SUPREME COURT OF THE STATE OF NEW YORK NEW YORK COUNTY PART IAS MOTION 41EFM
Oct 9, 2019
2019 N.Y. Slip Op. 32991 (N.Y. Sup. Ct. 2019)

Opinion

INDEX NO. 160255/2016

10-09-2019

VANDA VEBELIUNAS, INDIVIDUALLY AND AS THE TRUSTEE OF THE VART TRUST, Plaintiff, v. GUNNAR OVERSTROM, CLAUDIA OVERSTROM Defendant.


NYSCEF DOC. NO. 56 PRESENT: HON. ANTHONY CANNATARO Justice MOTION DATE 05/15/2019 MOTION SEQ. NO. 002

DECISION + ORDER ON MOTION

The following e-filed documents, listed by NYSCEF document number (Motion 002) 29, 30, 31, 32, 33, 34, 35, 36, 37, 38, 39, 40, 41, 42, 43, 44, 45, 46, 47, 48, 49, 50, 51, 52, 53, 54 were read on this motion to/for JUDGMENT - SUMMARY.

Plaintiffs, the former owners of the real property known as 304 Bayville Road, Lattingtown, New York, commenced this breach of contract action against defendants, the current owners of the Bayville property, to recover monies plaintiffs allege is owed to them by defendants pursuant to a closing agreement executed by the parties as part of the sale of the Bayville property. Defendants now move, pursuant to CPLR 3212, to dismiss plaintiffs' sole remaining cause of action for breach of contract. Plaintiffs cross-move, pursuant to CPLR 3212, for summary judgment, a money judgment, and for such further relief as is just and proper.

On a motion for summary judgment, the movant carries the initial burden of tendering admissible evidence sufficient to demonstrate the absence of a material issue of fact as a matter of law (Alvarez v Prospect Hosp., 68 NY2d 320, 324 [1986]). Once the movant meets its initial burden, the burden shifts to the opposing party to "show facts sufficient to require a trial of any issue of fact" (Zuckerman v City of New York, 49 NY2d 557, 562 [1980]). Summary judgment may be granted upon a prima facie showing of entitlement to judgment as a matter of law, through admissible evidence sufficient to eliminate material issues of fact (CPLR 3212 [b]; Alvarez, 68 NY2d at 324; Winegrad v New York Univ.
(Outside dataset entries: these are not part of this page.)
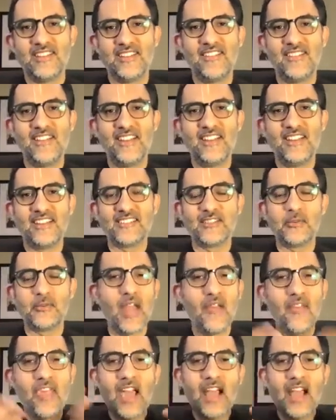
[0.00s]
Right? Because we
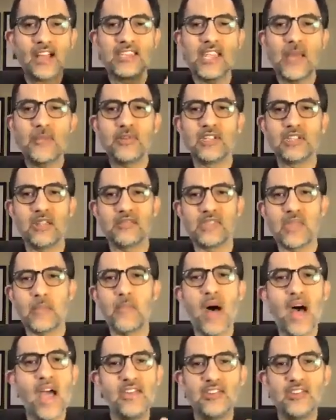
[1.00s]
have that conception sometimes that
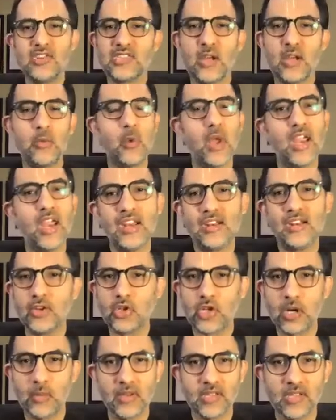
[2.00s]
Maya is just like waiting to
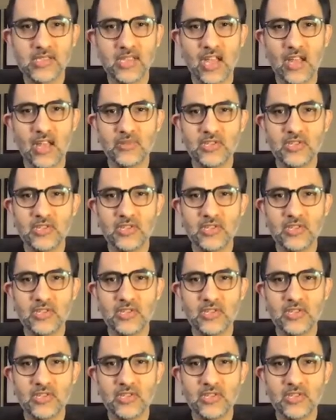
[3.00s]
trip us up.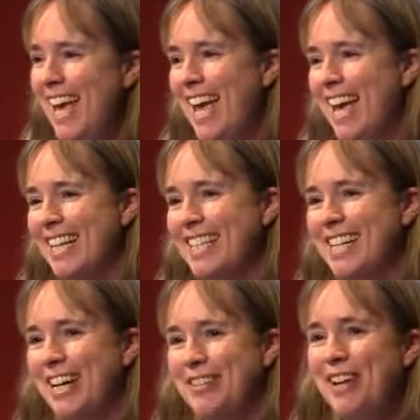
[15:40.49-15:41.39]
And
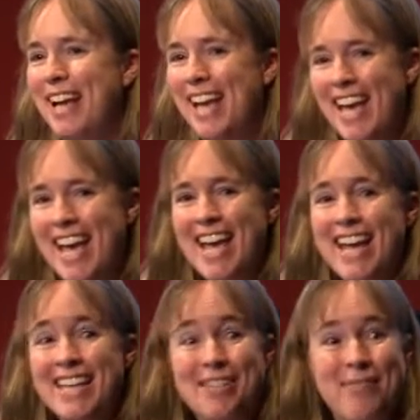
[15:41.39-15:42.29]

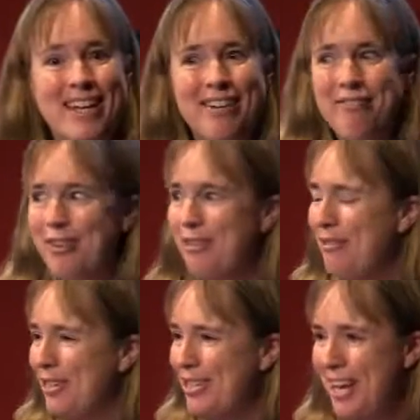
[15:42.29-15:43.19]
it's been, for the
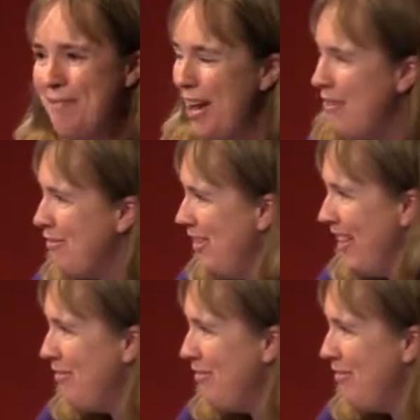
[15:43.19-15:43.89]
first time ever,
Med. Ctr., 64 NY2d 851, 853 [1985]). When there are no triable material issues of fact, it is incumbent upon a court, in the interests of judicial economy, to grant summary judgment (Andre v Pomeroy, 35 NY2d 557 [1980]).

The dispute between the parties revolves around an earlier agreement that was entered into before the sale of the Bayville property and which ran with the land. Specifically, on March 4, 1989, plaintiffs, who at that time still owned the Bayville property, entered into an agreement with the Hechts, then owners of the real property known as 5 Taylor Court, Lattingtown, New York, which provided plaintiffs with a one-hundred-year lease to one acre of the Taylor Court property at a rental rate of $10 per year, and an option to purchase that acre for $10 after twenty years' time. The agreement also provided the owners of the Taylor Court property with an easement allowing them to access and use the lake on the Bayville property.
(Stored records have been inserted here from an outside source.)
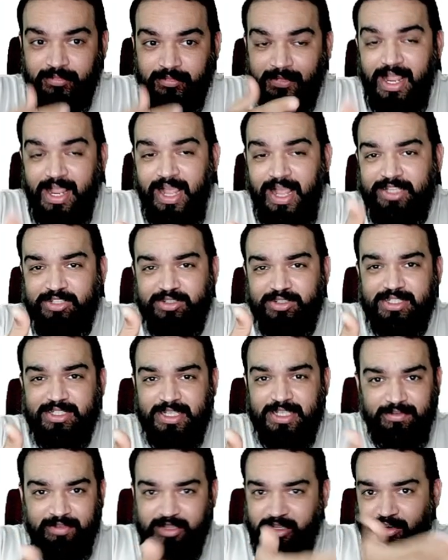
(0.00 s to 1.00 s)
as you can see
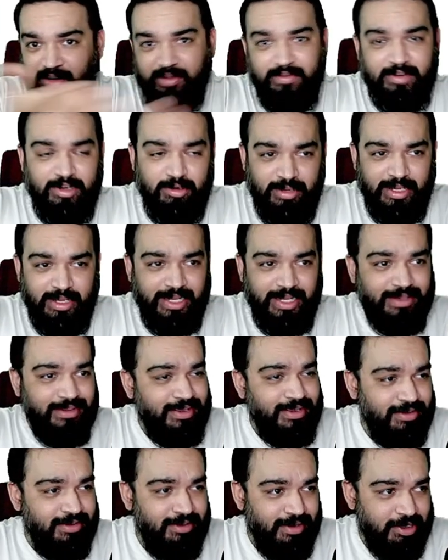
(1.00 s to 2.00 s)
without even doing anything
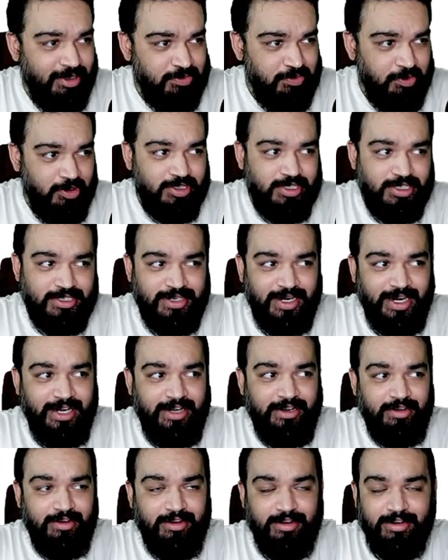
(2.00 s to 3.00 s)
the response is right
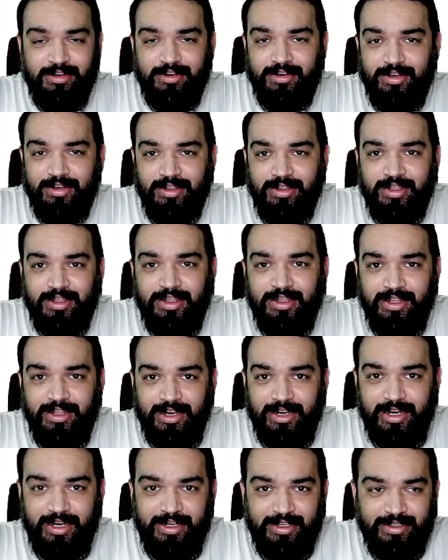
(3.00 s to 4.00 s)
here
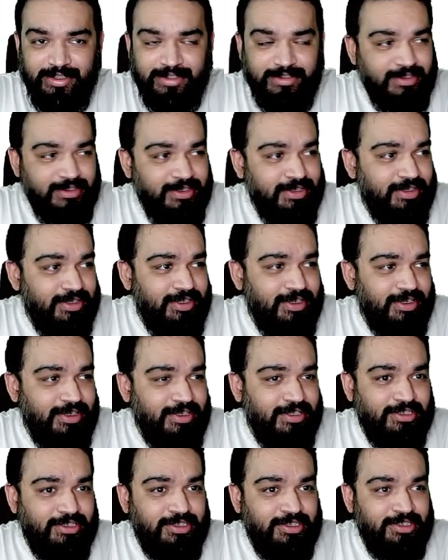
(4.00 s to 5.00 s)
right
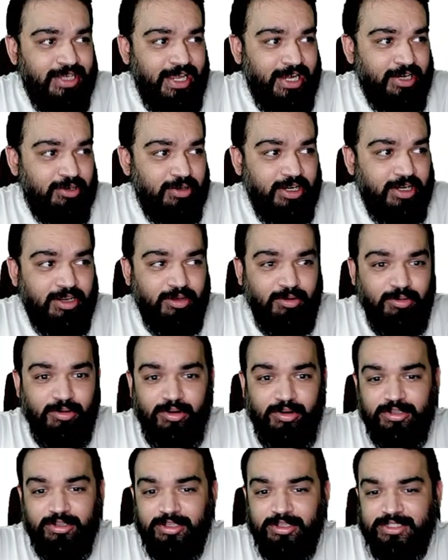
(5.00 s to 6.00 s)
and you can
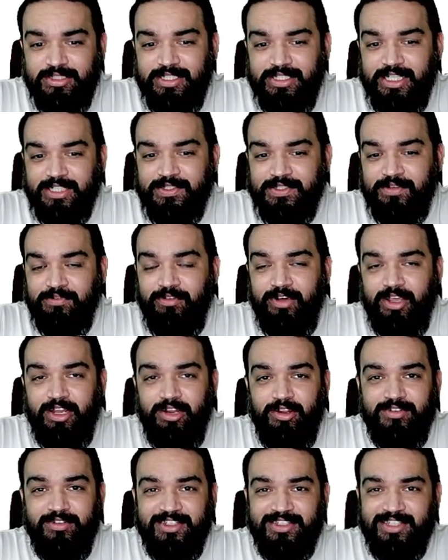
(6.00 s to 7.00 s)
download the csv file
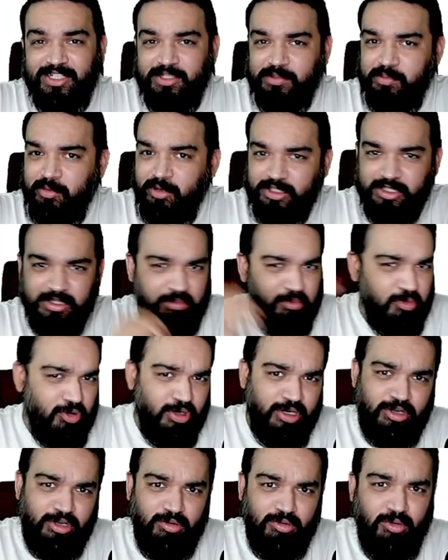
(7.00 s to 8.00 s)
of this response import it
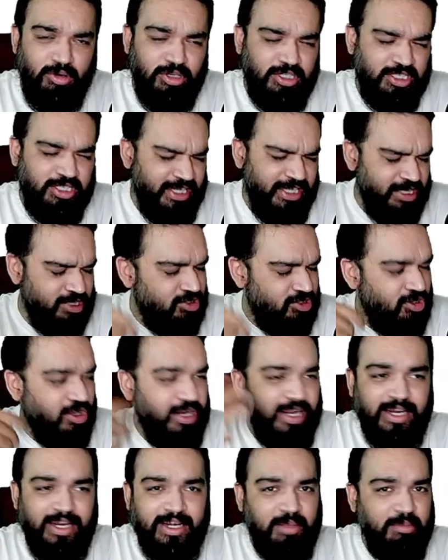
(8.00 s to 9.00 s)
to google sheets or
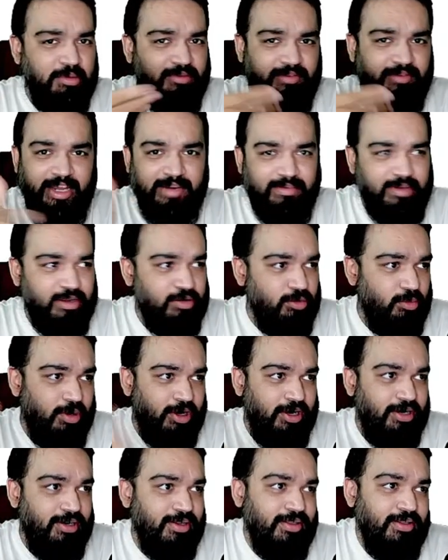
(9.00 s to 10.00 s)
airtable wherever you
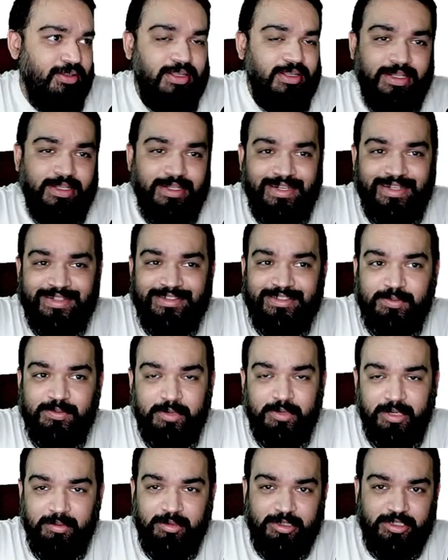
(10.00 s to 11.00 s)
want that's pretty
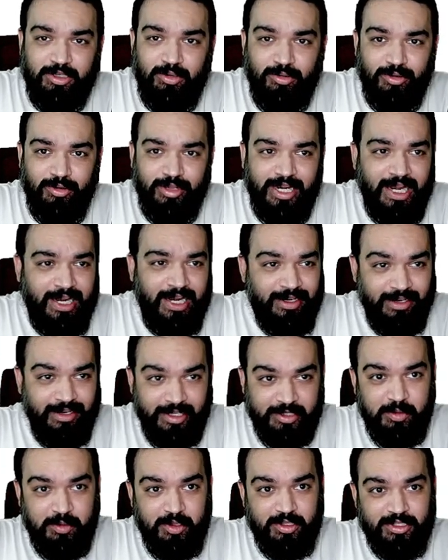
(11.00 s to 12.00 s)
much how you can handle
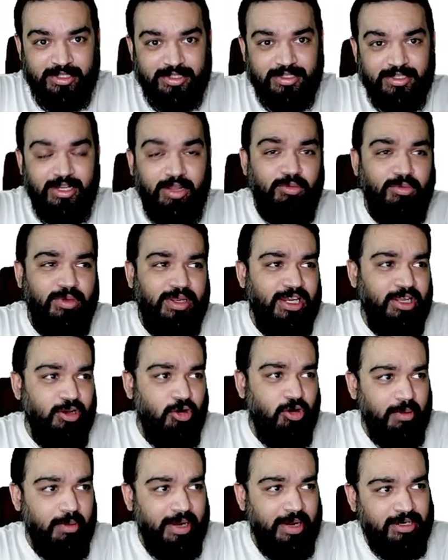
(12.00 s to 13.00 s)
responses now quickly go
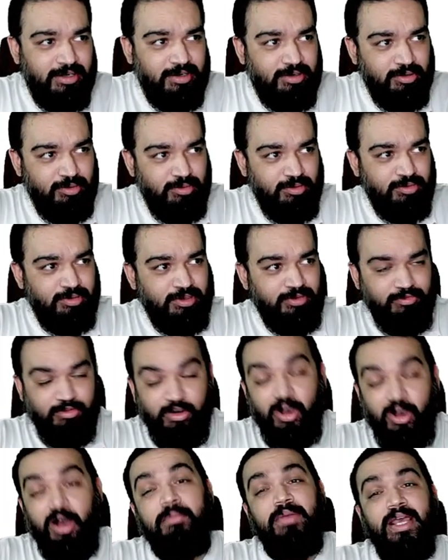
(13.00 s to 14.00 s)
back to the
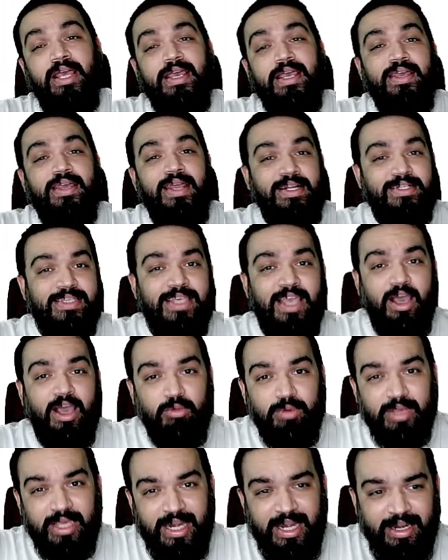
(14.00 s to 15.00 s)
form and see how we
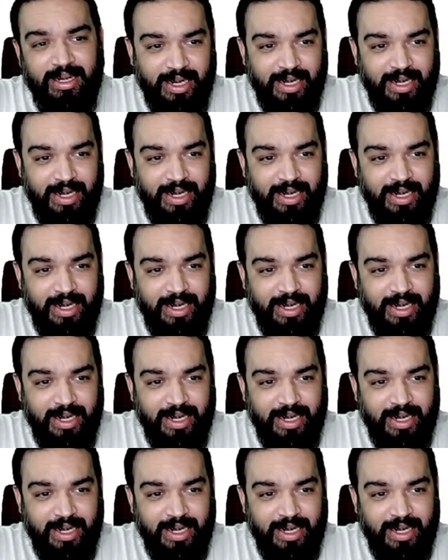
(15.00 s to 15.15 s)
can add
In 2004, the Lipmans, who had purchased the Taylor property from the Hechts, commenced an action seeking to rescind the 1989 agreement. While that litigation was ongoing, plaintiffs conveyed title of the Bayville property to defendants, Gunnar and Claudia Overstrom by deed dated January 26, 2006. As part of that sale, plaintiffs and defendants entered into a closing agreement which was modified to its final version on October 17, 2008. The closing agreement provided that plaintiffs would continue to defend the Lipman Action, and that if they were successful in the litigation, plaintiffs would be entitled to an additional $75,000 from defendants. Specifically, Article 5 of the closing agreement states that "if the Lipman Action is settled or resolved by court order or judgment beyond appeal, resulting in complete ratification and/or enforcement of the lease and easement in favor of the Purchaser (hereinafter referred to as a "Successful Outcome"), $75,000 shall be returned to Seller."

Shortly after executing the closing agreement, on October 22, 2008 plaintiffs executed a "Confirmation of Express Ratification of Mutual Lease and Easement Agreement". In December 2012, Supreme Court, Nassau County (Winslow, J.), held that plaintiffs had in fact ratified the 1989 agreement. The Appellate Division, Second Department in O'Neill v Vebeliunas (136 AD3d 876 [2016]), affirmed that holding in a decision dated February 17, 2016, but modified the trial court's decision by deleting the provision which directed that the easement provided for in the agreement be deemed extinguished.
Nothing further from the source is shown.